Des pas en avant ont déjà été réalisés sur la problématique. En tant que maîtres d’ouvrage, les communes de Vernier et de Carouge se sont déjà engagées à limiter à 10% le taux de temporaires sur leurs chantiers. Pour sa part, le Canton a modifié le règlement sur l’attribution des marchés publics pour n’autoriser que 20%, voire 40% dans les situations exceptionnelles. La disposition est pour le moment suspendue après un recours de la faîtière des agences d’intérim, Swissstaffing.

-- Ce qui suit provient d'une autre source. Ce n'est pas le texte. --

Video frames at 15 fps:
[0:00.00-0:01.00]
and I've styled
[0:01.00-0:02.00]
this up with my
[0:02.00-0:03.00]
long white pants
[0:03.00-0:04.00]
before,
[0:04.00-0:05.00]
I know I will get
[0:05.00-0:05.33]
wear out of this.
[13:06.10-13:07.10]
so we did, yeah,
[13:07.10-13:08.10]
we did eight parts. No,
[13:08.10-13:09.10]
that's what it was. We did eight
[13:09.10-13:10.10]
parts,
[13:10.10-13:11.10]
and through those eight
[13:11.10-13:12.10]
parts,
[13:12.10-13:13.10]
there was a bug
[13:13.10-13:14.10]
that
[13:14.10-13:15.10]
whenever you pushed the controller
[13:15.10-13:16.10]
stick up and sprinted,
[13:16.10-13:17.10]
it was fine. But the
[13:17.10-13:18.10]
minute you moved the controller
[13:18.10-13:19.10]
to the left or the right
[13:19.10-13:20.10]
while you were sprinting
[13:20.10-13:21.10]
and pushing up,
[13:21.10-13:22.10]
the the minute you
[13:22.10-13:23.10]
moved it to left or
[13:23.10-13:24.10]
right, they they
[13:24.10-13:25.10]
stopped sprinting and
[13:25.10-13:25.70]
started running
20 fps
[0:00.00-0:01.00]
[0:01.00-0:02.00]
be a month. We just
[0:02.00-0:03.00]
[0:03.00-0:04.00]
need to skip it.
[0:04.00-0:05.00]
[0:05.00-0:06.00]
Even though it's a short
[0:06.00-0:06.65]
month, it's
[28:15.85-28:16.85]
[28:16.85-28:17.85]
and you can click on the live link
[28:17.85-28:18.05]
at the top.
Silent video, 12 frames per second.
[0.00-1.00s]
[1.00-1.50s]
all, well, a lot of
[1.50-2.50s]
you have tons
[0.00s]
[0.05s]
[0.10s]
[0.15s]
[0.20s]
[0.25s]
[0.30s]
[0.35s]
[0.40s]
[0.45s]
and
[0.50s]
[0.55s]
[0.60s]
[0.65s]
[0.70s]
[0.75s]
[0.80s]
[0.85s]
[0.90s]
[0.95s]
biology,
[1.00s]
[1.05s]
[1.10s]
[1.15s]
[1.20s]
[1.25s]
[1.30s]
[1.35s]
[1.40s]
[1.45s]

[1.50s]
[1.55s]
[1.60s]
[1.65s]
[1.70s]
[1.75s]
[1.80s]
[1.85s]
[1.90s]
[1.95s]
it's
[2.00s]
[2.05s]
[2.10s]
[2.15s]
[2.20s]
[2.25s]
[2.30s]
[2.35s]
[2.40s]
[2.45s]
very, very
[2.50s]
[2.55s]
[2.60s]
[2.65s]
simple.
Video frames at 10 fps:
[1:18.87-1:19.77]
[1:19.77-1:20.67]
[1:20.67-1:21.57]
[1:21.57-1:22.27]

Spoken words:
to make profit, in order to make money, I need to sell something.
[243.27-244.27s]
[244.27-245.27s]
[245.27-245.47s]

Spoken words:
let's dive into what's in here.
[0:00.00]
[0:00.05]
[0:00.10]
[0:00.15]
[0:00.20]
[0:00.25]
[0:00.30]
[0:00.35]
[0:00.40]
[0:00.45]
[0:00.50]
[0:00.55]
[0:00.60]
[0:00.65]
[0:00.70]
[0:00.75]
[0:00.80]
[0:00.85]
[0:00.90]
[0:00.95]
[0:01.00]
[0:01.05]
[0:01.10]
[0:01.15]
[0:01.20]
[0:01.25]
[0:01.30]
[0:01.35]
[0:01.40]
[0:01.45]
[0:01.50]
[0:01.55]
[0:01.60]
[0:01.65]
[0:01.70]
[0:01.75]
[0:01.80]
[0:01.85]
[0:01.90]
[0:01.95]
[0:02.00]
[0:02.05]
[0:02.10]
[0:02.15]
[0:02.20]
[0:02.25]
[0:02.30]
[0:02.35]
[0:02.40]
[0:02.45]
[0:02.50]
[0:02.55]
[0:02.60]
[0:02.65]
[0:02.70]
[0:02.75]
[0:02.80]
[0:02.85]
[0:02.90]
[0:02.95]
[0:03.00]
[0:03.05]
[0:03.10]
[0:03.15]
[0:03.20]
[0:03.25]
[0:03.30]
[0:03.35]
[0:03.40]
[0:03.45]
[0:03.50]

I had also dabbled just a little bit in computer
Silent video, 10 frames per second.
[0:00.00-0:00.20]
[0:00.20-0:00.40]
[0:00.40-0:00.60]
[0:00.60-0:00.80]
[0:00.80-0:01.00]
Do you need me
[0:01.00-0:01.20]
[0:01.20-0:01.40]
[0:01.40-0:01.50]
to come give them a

Cet objectif des 10% reste l’une des principales revendications d’Unia Genève dans le secteur de la construction et sera mise en avant cet automne au côté du maintien de la retraite anticipée et de la semaine de 42 heures dans le bras de fer avec la Société suisse des entrepreneurs (SSE). Le syndicat annonce des actions sur les chantiers du bout du lac dès la semaine prochaine. «La SSE est en train de nous pousser vers un conflit assez dur, constate le secrétaire syndical. On se dirige vers une grande grève en Suisse, la plus grande que Genève ait connue dans le secteur du bâtiment.»